The UX design focused on emotion and accessibility. This wasn’t an informational platform; it was an emotional extension of the message. Animations were subtle, micro-sounds reinforced the sense of ritual, and the interaction flow was designed to feel less like a digital process and more like taking part in a ceremony. This approach made the site a performative experience: users didn’t just watch the campaign—they completed it.

The initiative also expanded to social media and public spaces with custom posters featuring real names, strengthening the link between individual identity and collective action. Each name was a call, each poster a declaration of belonging. The digital and physical strategies worked in tandem, amplifying the message and reinforcing the visual narrative.

Cultural impact and results

The impact of The Māori Roll Call was immediate and profound. It not only received coverage from major national outlets—1News, RNZ, TVNZ—but also sparked parliamentary debate about the campaign’s political and cultural power. Within weeks, thousands visited the microsite and shared the film, turning what began as a communications initiative into a social movement.

What stands out most is not the numbers, but the symbolic shift: registration was no longer seen as a chore, but as an act of cultural affirmation. As the Best Design Awards judges put it, the campaign was “emotionally resonant, visually powerful, and conceptually clear,” highlighting its ability to turn the abstract—political representation—into something tangible and human.

The recurring symbol of the raised hand encapsulates the campaign’s message: answering the call is not about obedience, but about claiming the right to be heard. That hand stands for identity, protest, and pride. At the intersection of graphic design, art direction, and social strategy, Motion Sickness created a work that doesn’t just communicate—it moves, invites, and transforms.

Design with soul: the role of Motion Sickness

The success of this campaign can’t be understood without recognizing Motion Sickness’s philosophy. Based in Auckland, the team is known for tackling social and cultural issues through contemporary design. In The Māori Roll Call, their role was closer to that of an artistic collective than a traditional agency. The balance between cultural authenticity and visual excellence was key to the outcome.

The creative direction, led by Sam Stuchbury and Melina Fiolitakis, with cultural collaboration from Kātene Durie-Doherty and the participation of Tāme Iti, built a bridge between contemporary art, activism, and mass communication. The campaign proves that purpose-driven design can be beautiful, strategic, and deeply human all at once.

A new paradigm for digital design

The Māori Roll Call sets a new standard for social digital design. It’s not just about delivering a message, but about creating an emotional and cultural experience that inspires action. The blend of visual minimalism, cultural symbolism, and digital participation makes this project a powerful example of how design can be a language, a bridge, and a vehicle for change.

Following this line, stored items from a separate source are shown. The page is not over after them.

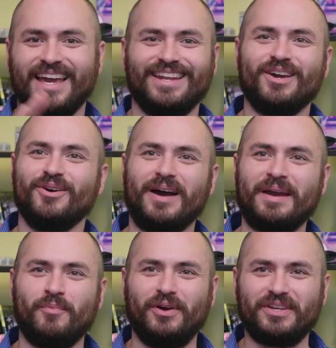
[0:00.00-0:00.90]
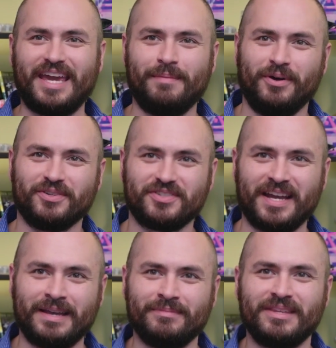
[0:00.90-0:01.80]
Hello, I'm Will Campos.
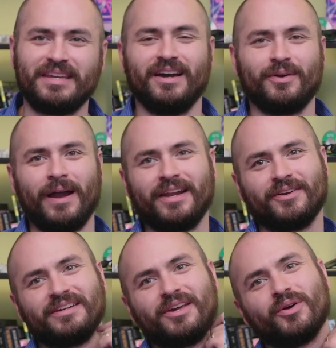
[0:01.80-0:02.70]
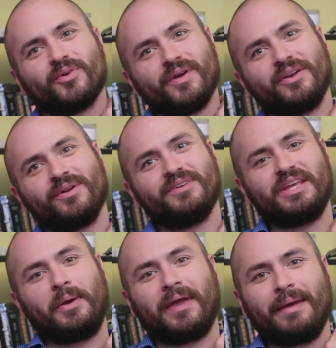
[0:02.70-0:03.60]
I'm the writer and co-creator of
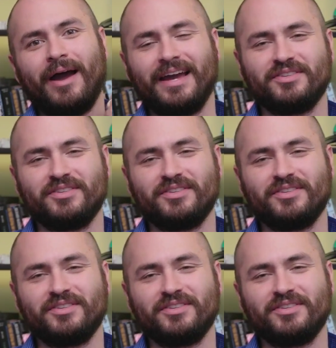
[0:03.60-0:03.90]
Video Game High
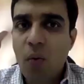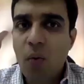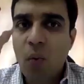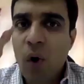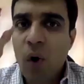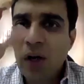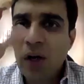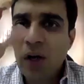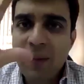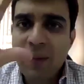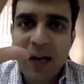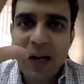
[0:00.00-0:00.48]

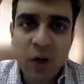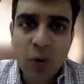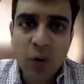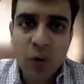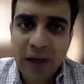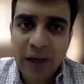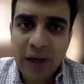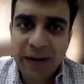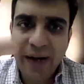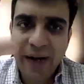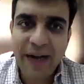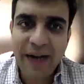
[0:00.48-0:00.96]
What am I
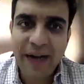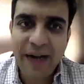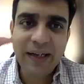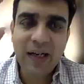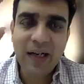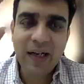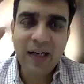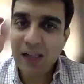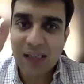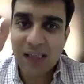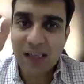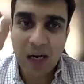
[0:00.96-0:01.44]
doing right
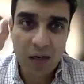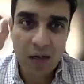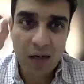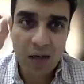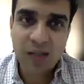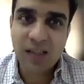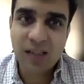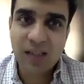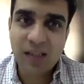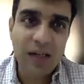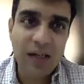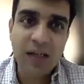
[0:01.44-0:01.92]
now? Let's
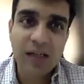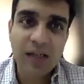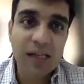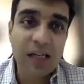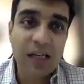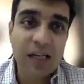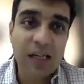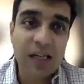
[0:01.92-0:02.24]
understand this.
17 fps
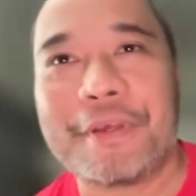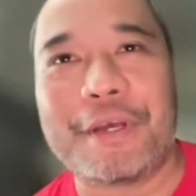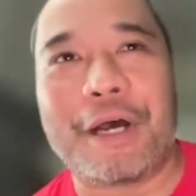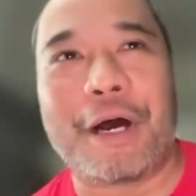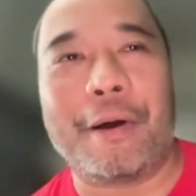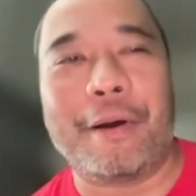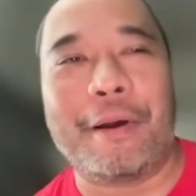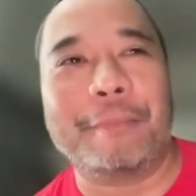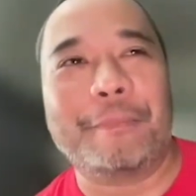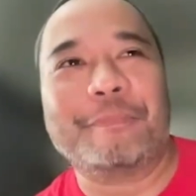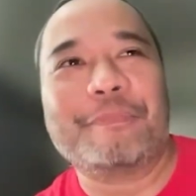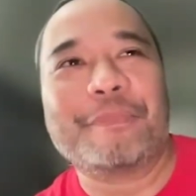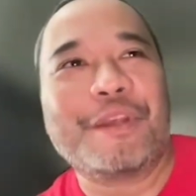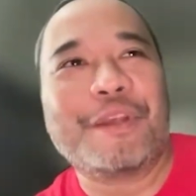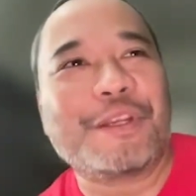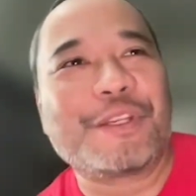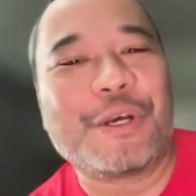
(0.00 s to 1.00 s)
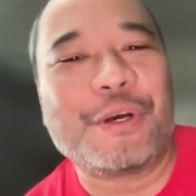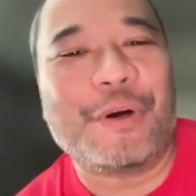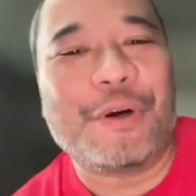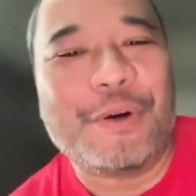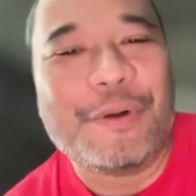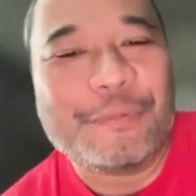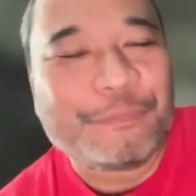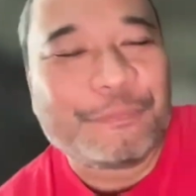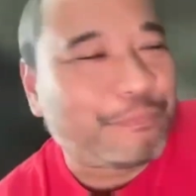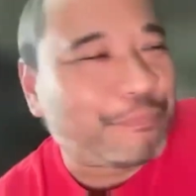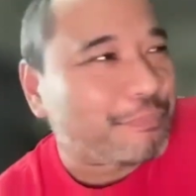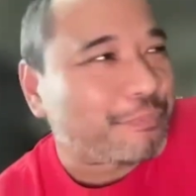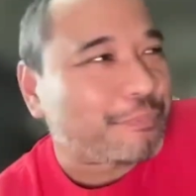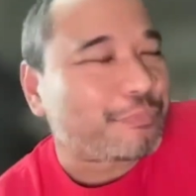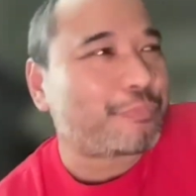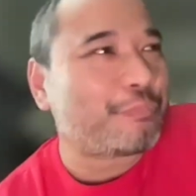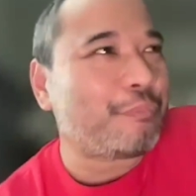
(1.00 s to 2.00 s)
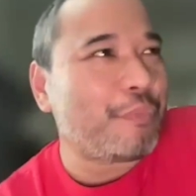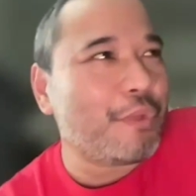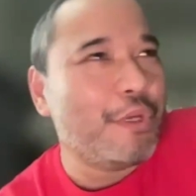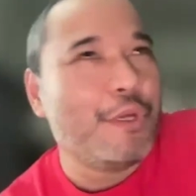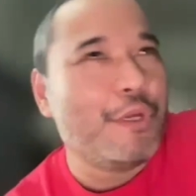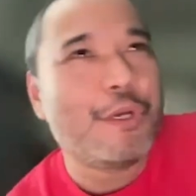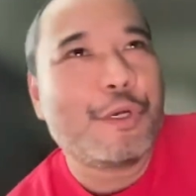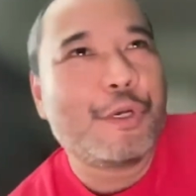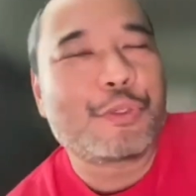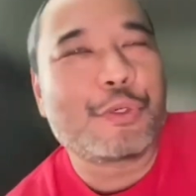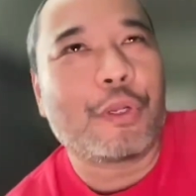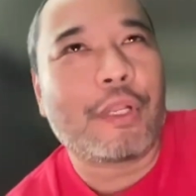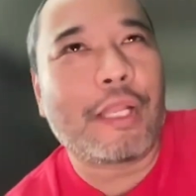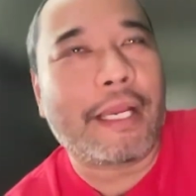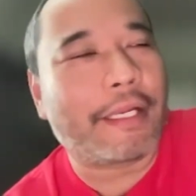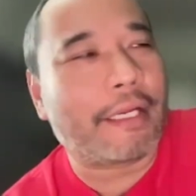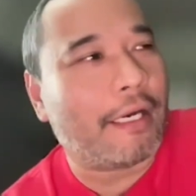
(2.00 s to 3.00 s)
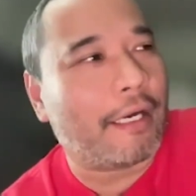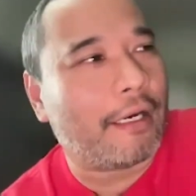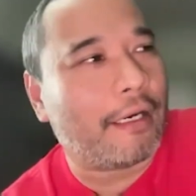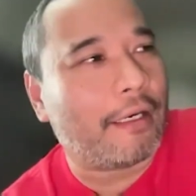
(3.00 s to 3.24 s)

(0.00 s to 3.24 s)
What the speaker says: Um. So, like,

In a global context where misinformation and political apathy threaten civic engagement, this project offers a clear lesson: design shouldn’t just inform—it should inspire. And when it does so with empathy and authenticity, its impact can cross borders.

Conclusion

The Māori Roll Call is far more than a digital campaign: it’s a visual manifesto about belonging and voice. In a world where design is often linked to commerce, this project reminds us of its potential for the common good. Motion Sickness achieves what few studios do: using design not to sell, but to shape a social conversation.

Winner of the Best Design Award 2025 in the Digital Campaigns category, this work redefines the boundaries between art, politics, and digital design. It doesn’t seek likes or metrics; it seeks resonance. And it achieves this by placing soul at the heart of design.

At Code Barcelona, we celebrate The Māori Roll Call as an example of purposeful design—a reminder that true innovation happens when design stops speaking about itself and starts speaking for all of us.